Seit der Übernahme des amerikanischen Unternehmens Synthorx im vergangenen Dezember will sich Sanofi neu orientieren. Der Schwerpunkt der kommenden Forschung soll auf onkologischen Mitteln und der Behandlung von Autoimmunkrankheiten liegen. Forschung und Entwicklung für Diabetes- und Herz- und-Kreislauf-Medikamente kommen zum Erliegen.
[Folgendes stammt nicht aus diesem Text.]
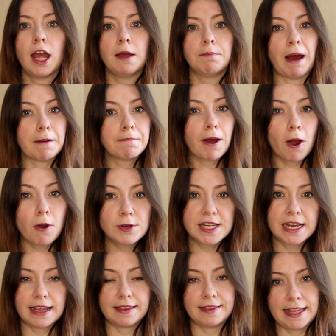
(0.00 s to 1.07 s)
By
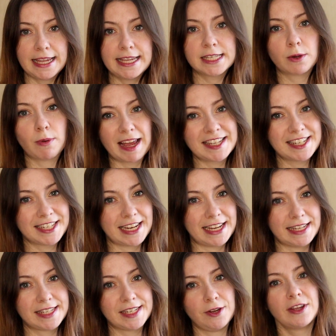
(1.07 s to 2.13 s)
posing these questions,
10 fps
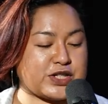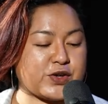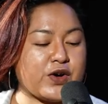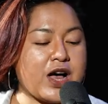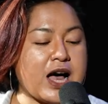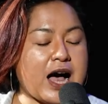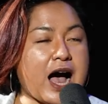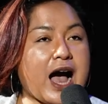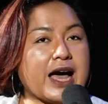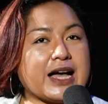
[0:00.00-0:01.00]
So
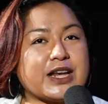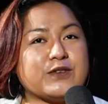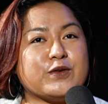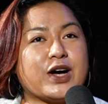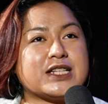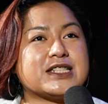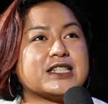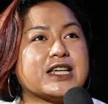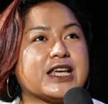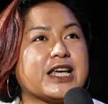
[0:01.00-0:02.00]
I kind of want
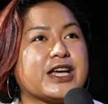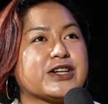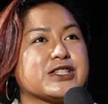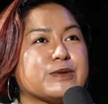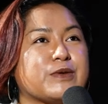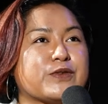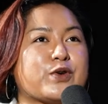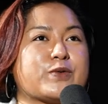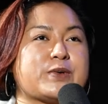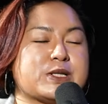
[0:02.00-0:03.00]
to hear some of
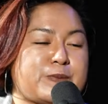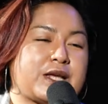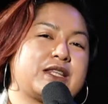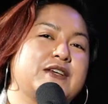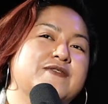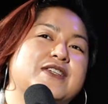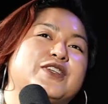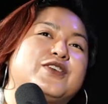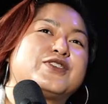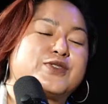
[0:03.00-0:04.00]
your perspectives
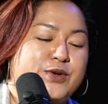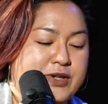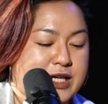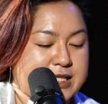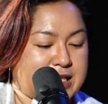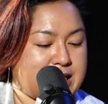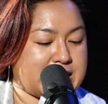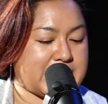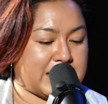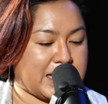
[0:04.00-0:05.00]
and your stories and
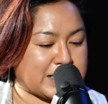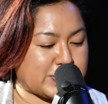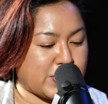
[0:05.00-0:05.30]
things like that.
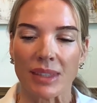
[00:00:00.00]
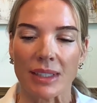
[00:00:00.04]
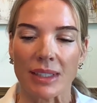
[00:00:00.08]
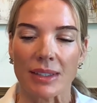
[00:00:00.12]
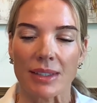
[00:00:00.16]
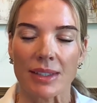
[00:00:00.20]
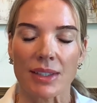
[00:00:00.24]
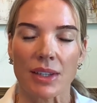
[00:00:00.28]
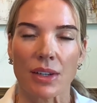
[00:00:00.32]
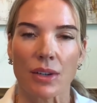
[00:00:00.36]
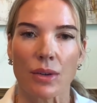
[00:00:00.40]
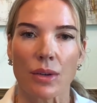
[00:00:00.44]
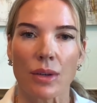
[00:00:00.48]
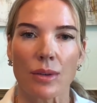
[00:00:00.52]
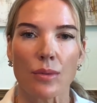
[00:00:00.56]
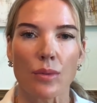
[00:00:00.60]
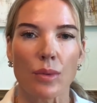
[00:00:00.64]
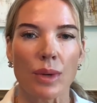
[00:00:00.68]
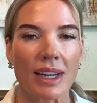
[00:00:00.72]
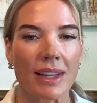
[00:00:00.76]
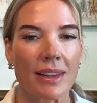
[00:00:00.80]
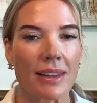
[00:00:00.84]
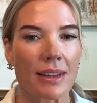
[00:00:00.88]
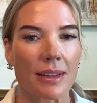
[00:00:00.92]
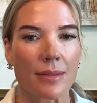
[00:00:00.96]
So
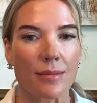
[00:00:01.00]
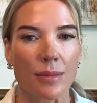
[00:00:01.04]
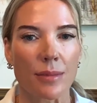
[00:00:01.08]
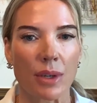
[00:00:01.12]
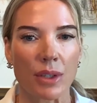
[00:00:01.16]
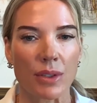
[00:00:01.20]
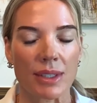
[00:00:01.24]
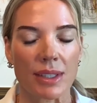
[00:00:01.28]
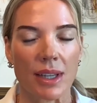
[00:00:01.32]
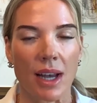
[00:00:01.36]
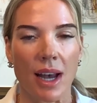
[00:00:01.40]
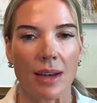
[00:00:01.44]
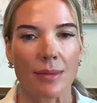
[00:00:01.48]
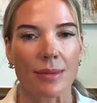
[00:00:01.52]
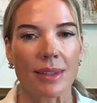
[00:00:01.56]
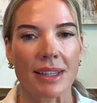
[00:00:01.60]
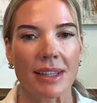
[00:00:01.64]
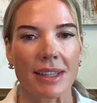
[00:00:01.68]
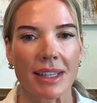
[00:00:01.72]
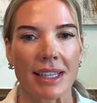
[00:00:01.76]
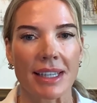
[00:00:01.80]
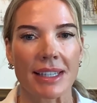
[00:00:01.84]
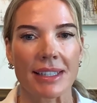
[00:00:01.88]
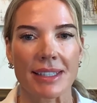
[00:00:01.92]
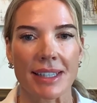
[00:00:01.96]
one of the most common
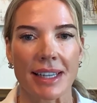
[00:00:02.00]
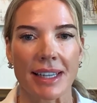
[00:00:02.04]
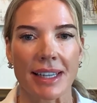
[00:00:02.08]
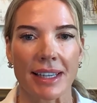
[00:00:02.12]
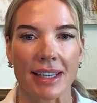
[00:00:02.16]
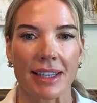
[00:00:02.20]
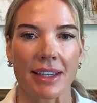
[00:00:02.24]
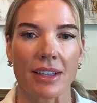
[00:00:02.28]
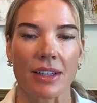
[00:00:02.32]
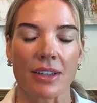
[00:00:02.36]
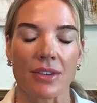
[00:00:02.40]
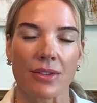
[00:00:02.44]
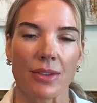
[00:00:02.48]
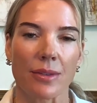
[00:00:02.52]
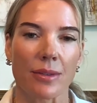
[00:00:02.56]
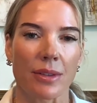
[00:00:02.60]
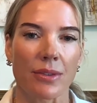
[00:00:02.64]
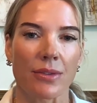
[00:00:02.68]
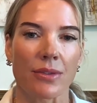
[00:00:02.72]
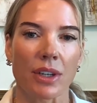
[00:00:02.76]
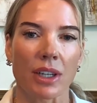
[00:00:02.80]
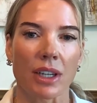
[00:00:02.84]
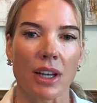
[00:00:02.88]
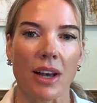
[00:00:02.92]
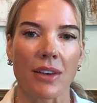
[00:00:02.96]
things I hear from the
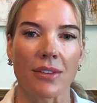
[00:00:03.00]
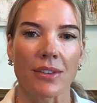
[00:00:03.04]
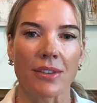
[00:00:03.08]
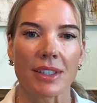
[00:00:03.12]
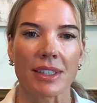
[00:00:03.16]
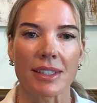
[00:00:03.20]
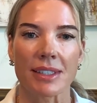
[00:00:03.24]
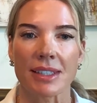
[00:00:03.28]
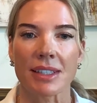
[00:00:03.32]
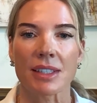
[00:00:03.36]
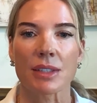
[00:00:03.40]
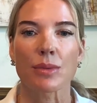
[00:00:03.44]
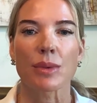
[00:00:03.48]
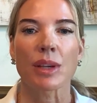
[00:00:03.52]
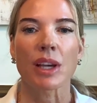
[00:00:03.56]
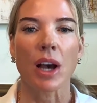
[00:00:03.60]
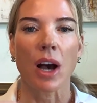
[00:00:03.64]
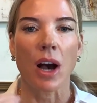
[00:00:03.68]
front office is we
Sanofi geht den Weg, den schon viele andere große Pharmafirmen auf der Suche nach Wachstum und neuen lukrativen Einnahmequellen beschreiten: Geschäfte mit Generika-Konkurrenz nach dem Auslaufen von Patenten werden eingedampft oder abgestoßen, über Zukäufe werden sich neue Wachstumsstories an Bord geholt. Bei Sanofi bedeutet das nach eigenen Ansichten ein Stoppschild für Diabetes- sowie Herz-Kreislauf-Medikamente und die grüne Ampel bei Krebstherapien.